Consumers are increasingly skeptical of traditional advertising, more likely to trust peers for product recommendations and completely networked – and as the digital natives move out of the dorms and into the business world, this trend is only going to get stronger. What is the impact of these networked consumers on the marketing landscape?
E-commerce grows up. Social is the new currency. Established companies adapt to a new reality, and new companies have surfaced in the wake of social media – entirely to capitalize on social network marketing.
This is the first article in a series exploring social network trends in online commerce and how some Seattle companies are navigating the landscape.
It is interesting to note that some of the most successful new technologies don’t actually invent anything new: peer-to-peer advertising is in fact the oldest variety around. It precedes any mass medium. New technologies, however, make peer-to-peer recommendations more efficient, faster and with a broader footprint than the cave-man version.
According to Kathy Savitt, CEO of Seattle based Lockerz, 73 percent of “Generation Z,”–those born after 1992–purchase products based on recommendations from friends. Lockerz is a member-based web community that rewards users for listening to music, watching videos, answering questions and sharing photos. They base their whole business model on peer-to-peer social networking and “word of mouth” marketing strategies.
“Our mission is to be the homepage for men and women age 13 to 30,” Savitt says, explaining that with Lockerz, users combine a social network and curation with commerce to recommend stuff they like.
According to Savitt, the Lockerz community has grown to more than 18 million members since it was launched in the beginning of 2010. With the acquisition of Plixi, the Twitter photo sharing service in January, Lockerz now has 31 million users.
The company’s business model is to reward people for being passionate, Savitt says.
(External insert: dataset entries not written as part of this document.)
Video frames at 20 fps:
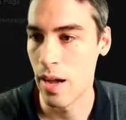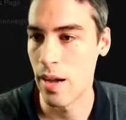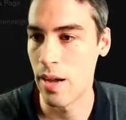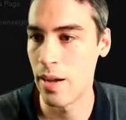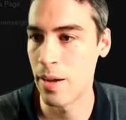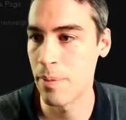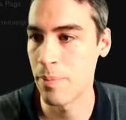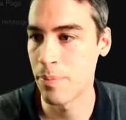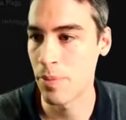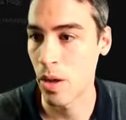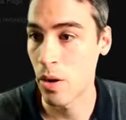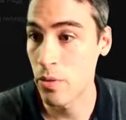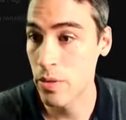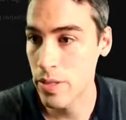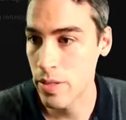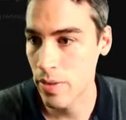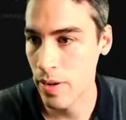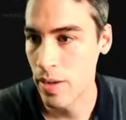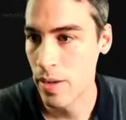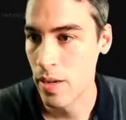Euh, ah
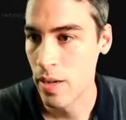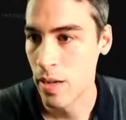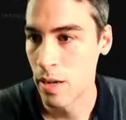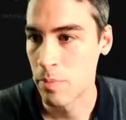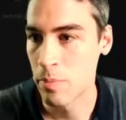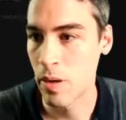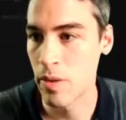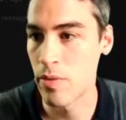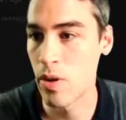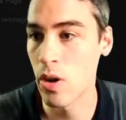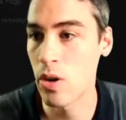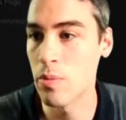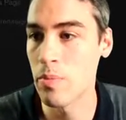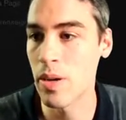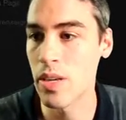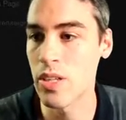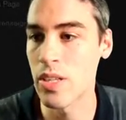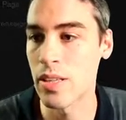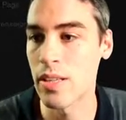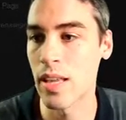oui, c'est vrai. Prévoir une
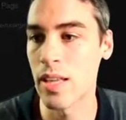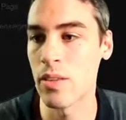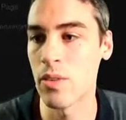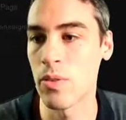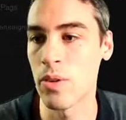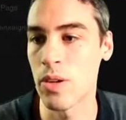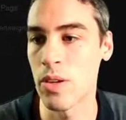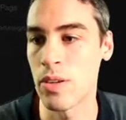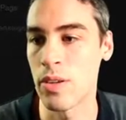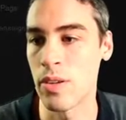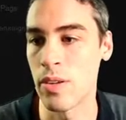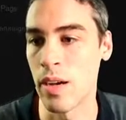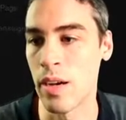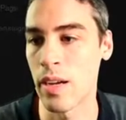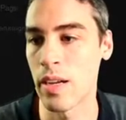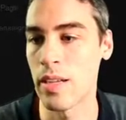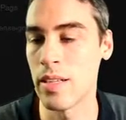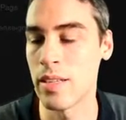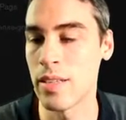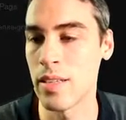marge de temps, donc
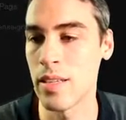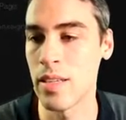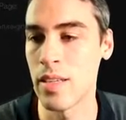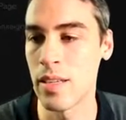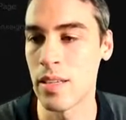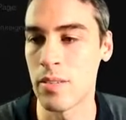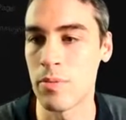en réalité,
Members earn points or “PTZ,” as they are called on the site, for listening to music, watching videos, answering daily questions and recommending their favorite products to their friends. Friends can help friends earn points by clicking on their friends’ content–all in hope of having the favor returned and earning more points for themselves. There are also additional PTZ available for sharing content outside the Lockerz network by inviting friends from Facebook, publishing Lockerz activities to outside social networks or uploading pictures from the Lockerz profile to Twitter. The PTZ can be used for discounts on products from retailers in the Lockerz network, or as currency in Lockerz auctions where users can win prizes they bid on.
Savitt explains that part of Lockerz’ business model is to build consumer loyalty and create a value for the partners that participate in the merchant program.
Similar practices by junk food and cereal manufacturers have been frowned upon when marketed to kids. In an article in The New York Times (April 20, 2011) Matt Richtel details how kids perceive the online activities sponsored by the junk food and sugary cereal manufacturers as games. One concern about these sorts of campaigns is that, in reality young people are being used as pawns in marketing campaigns designed to hook’em young and develop brand loyalty.
“Critics argue that such tactics blur the line between marketing and entertainment, while the companies contend that they have clearly labeled their sites as advertising,” Ritchel says in a post on the NYT Bits blog April 21, 2011.
Along the same lines, Lockerz’ young members are marketing agents for brands in the Lockerz network– rewarded for advertising to their friends. It’s kinda like a huge Tupperware party online. There is nothing new under the sun, indeed.